Saved entries:

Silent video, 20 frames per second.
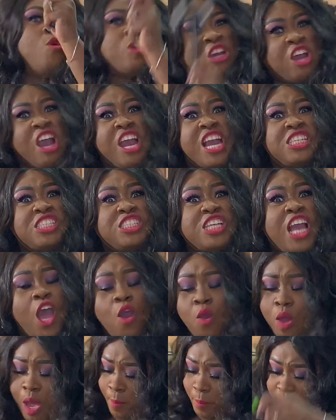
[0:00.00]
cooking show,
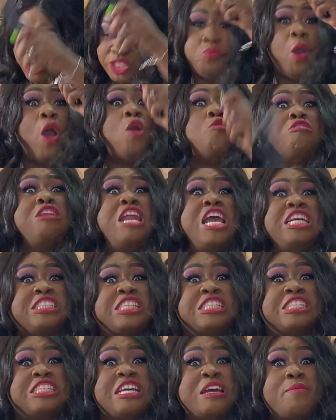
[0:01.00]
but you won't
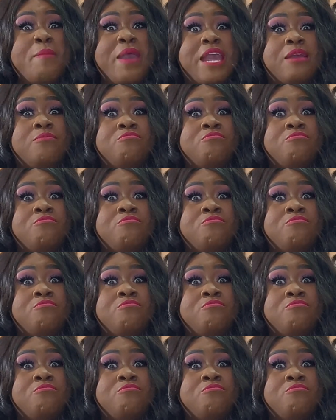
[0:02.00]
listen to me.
---
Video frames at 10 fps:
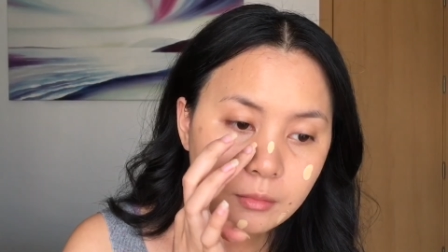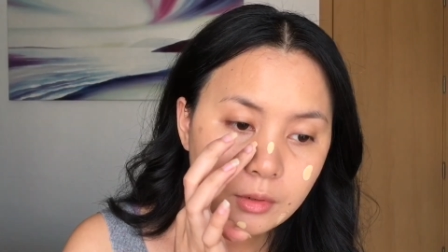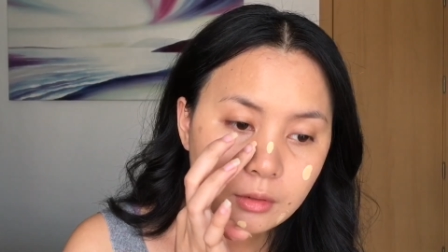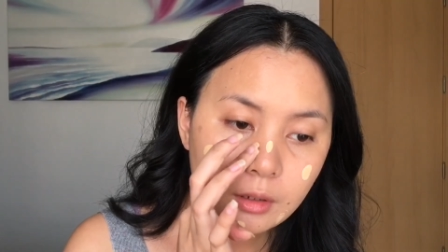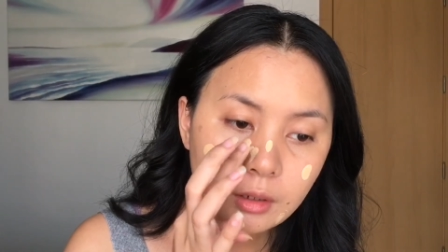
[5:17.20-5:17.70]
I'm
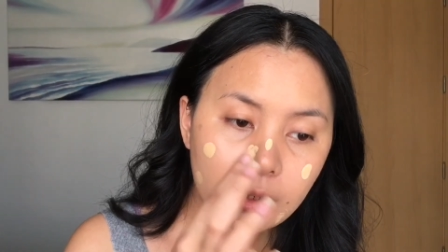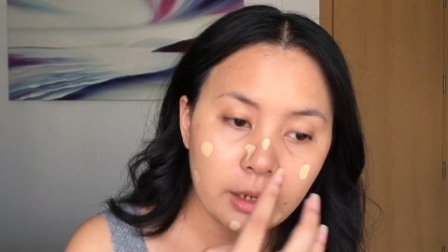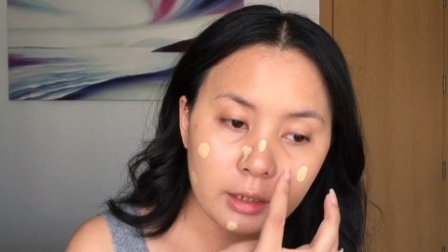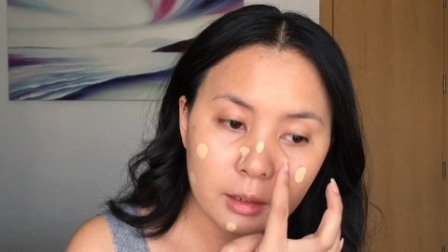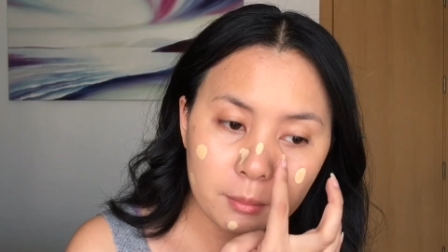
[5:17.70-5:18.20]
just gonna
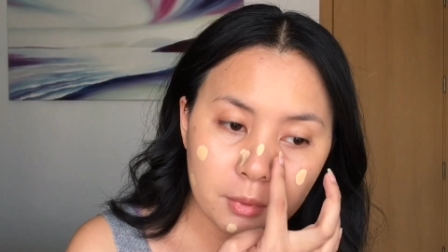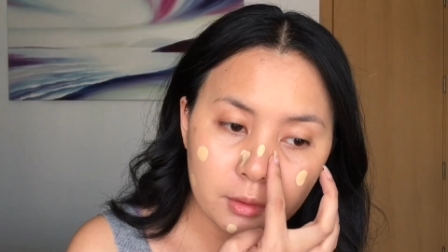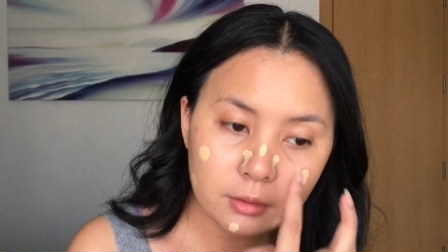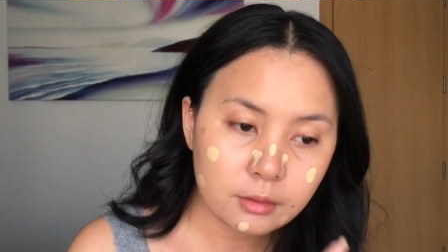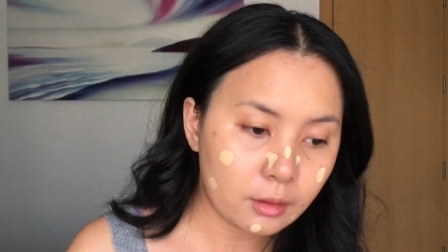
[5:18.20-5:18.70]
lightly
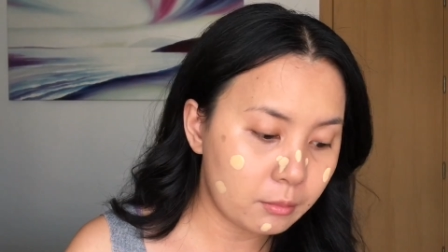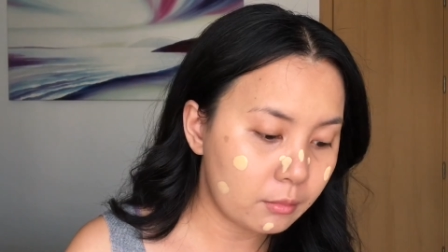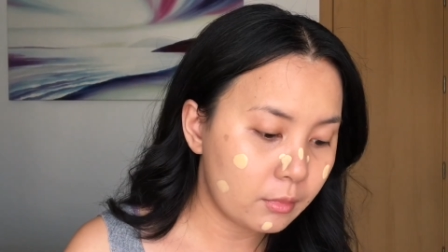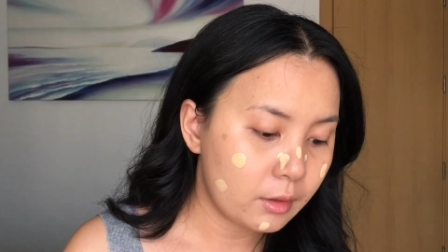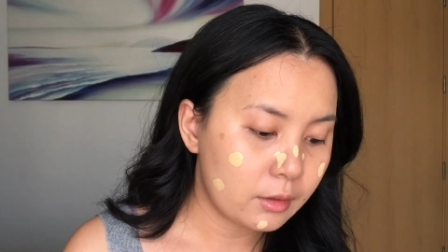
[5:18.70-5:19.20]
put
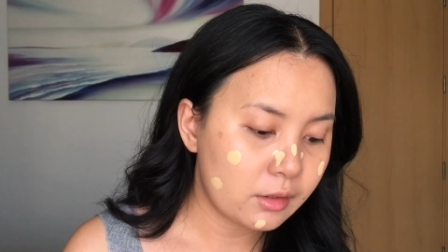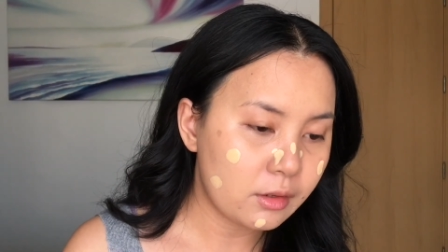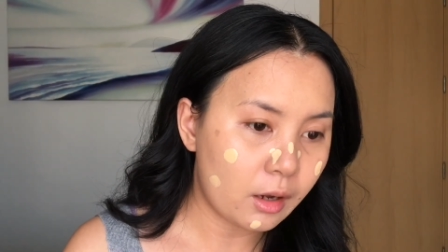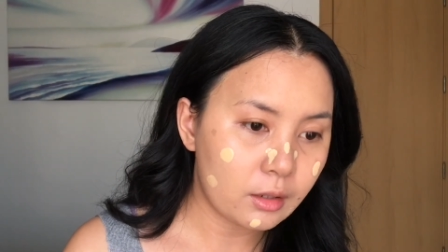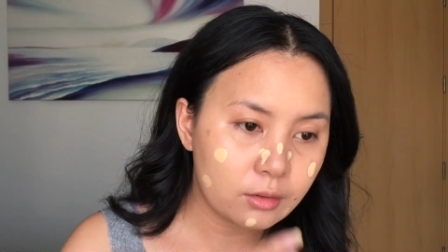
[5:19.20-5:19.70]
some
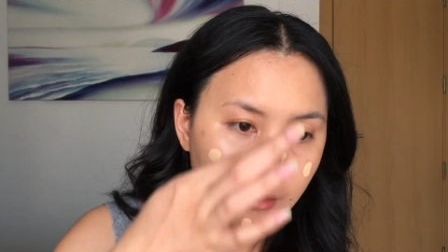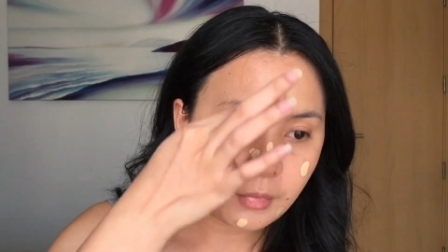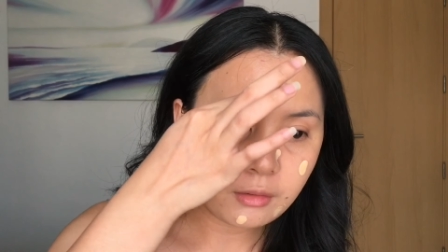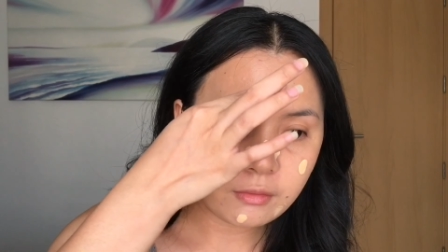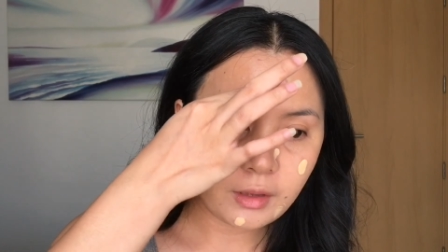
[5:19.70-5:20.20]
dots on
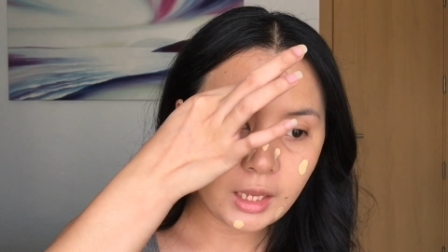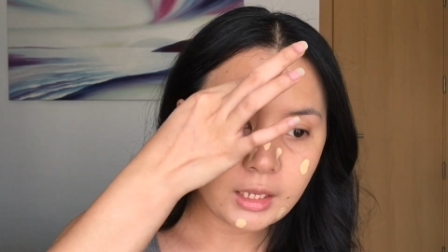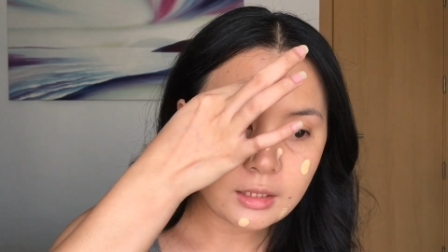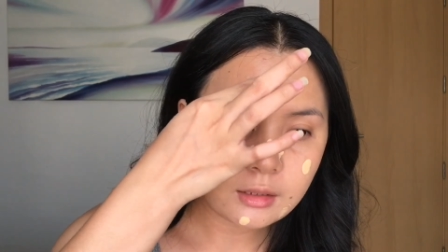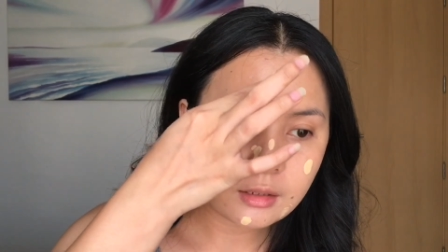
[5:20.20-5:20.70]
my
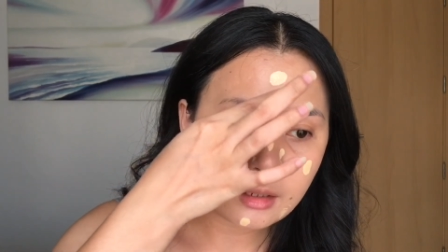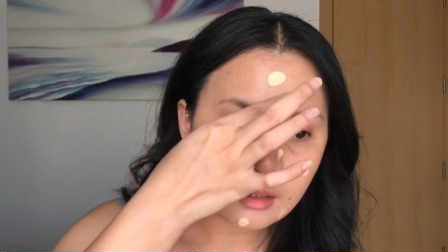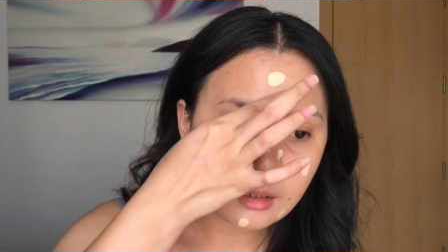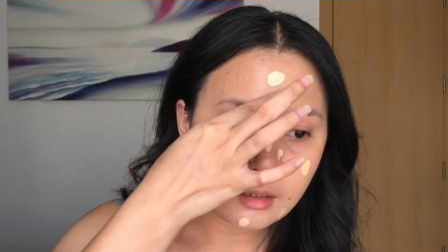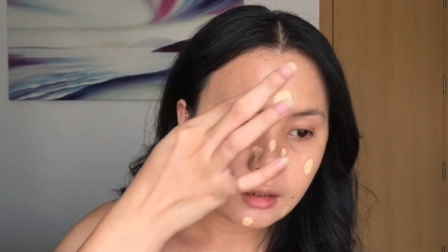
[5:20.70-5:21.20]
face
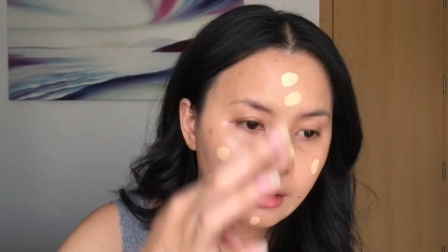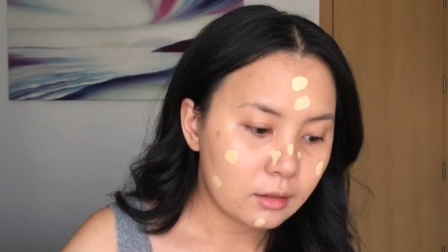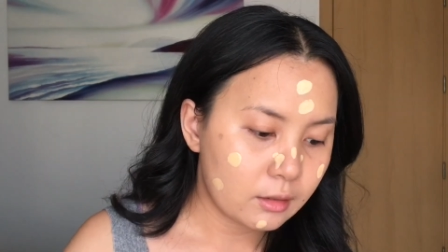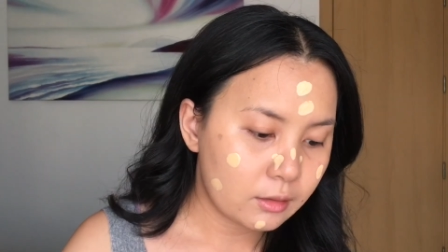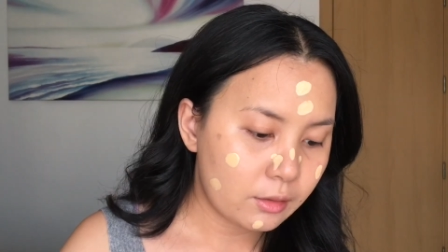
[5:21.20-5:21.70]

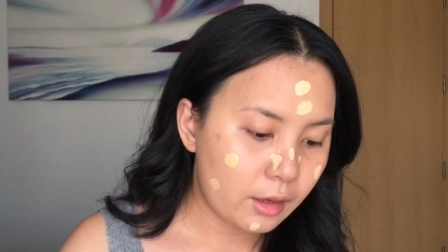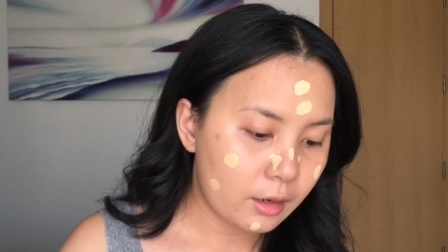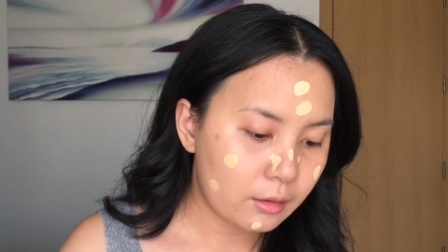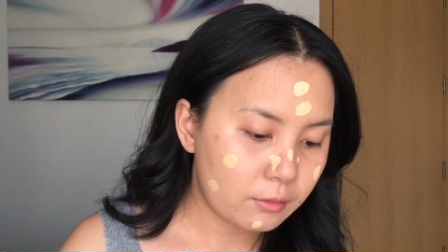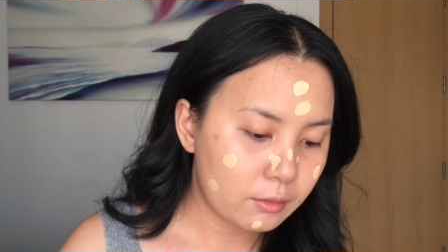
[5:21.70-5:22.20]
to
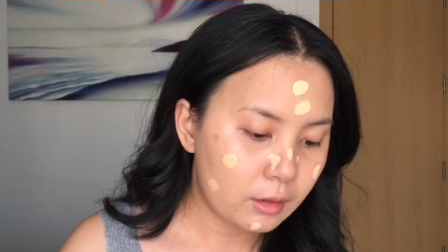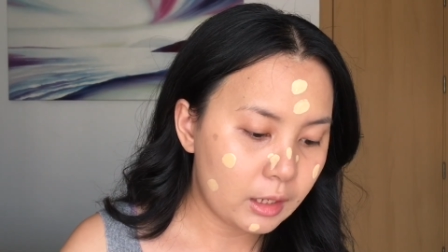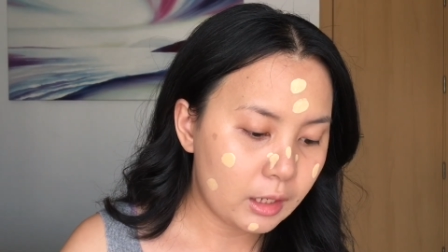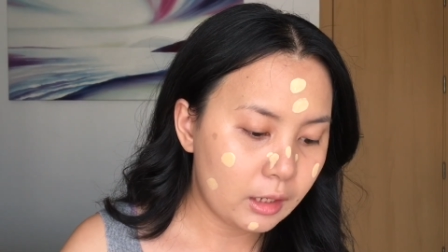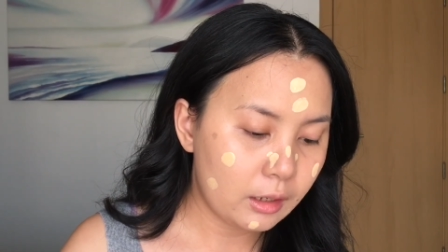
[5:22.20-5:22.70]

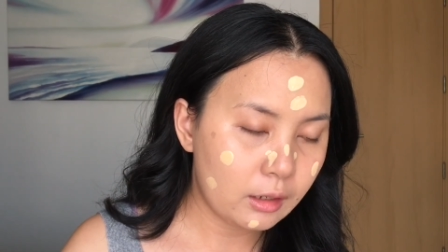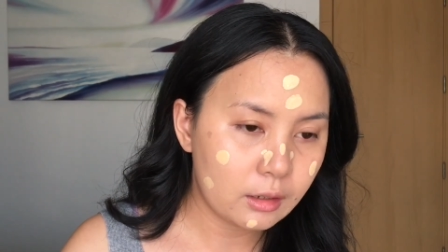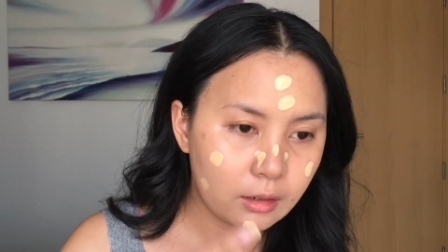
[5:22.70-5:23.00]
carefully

• **Exercise brief**
Filter the records above and return every line that holds the word "frames".

• **Output of the task**
Silent video, 20 frames per second.
Video frames at 10 fps:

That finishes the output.